[Saved data entries]
* * *

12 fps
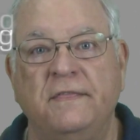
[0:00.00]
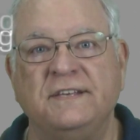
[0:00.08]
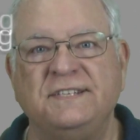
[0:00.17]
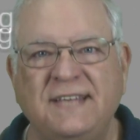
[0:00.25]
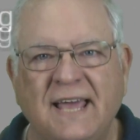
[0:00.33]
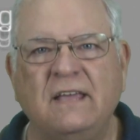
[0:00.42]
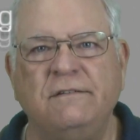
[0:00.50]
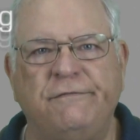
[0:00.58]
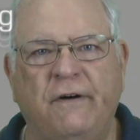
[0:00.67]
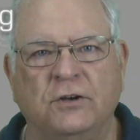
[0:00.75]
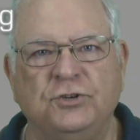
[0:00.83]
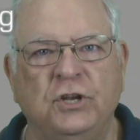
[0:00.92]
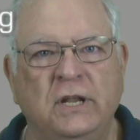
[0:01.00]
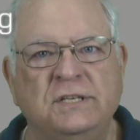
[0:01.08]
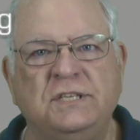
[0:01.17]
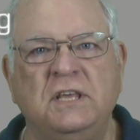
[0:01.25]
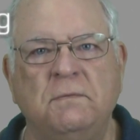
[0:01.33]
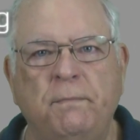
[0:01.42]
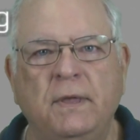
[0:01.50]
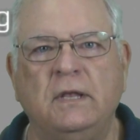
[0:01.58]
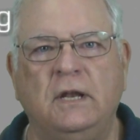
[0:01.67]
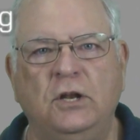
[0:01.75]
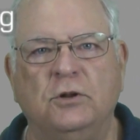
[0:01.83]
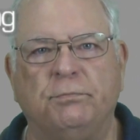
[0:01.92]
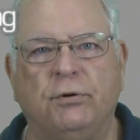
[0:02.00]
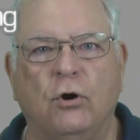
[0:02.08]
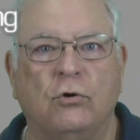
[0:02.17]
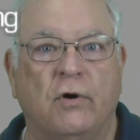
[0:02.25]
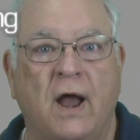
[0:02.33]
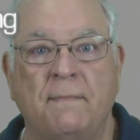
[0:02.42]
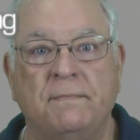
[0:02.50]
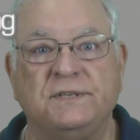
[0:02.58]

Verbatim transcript: The second function is the ability to program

* * *

* _WORK TASK_: Your answer must be an exact copy of the records, free of images.

* _WRITTEN SOLUTION_:
12 fps
[0:00.00]
[0:00.08]
[0:00.17]
[0:00.25]
[0:00.33]
[0:00.42]
[0:00.50]
[0:00.58]
[0:00.67]
[0:00.75]
[0:00.83]
[0:00.92]
[0:01.00]
[0:01.08]
[0:01.17]
[0:01.25]
[0:01.33]
[0:01.42]
[0:01.50]
[0:01.58]
[0:01.67]
[0:01.75]
[0:01.83]
[0:01.92]
[0:02.00]
[0:02.08]
[0:02.17]
[0:02.25]
[0:02.33]
[0:02.42]
[0:02.50]
[0:02.58]

Verbatim transcript: The second function is the ability to program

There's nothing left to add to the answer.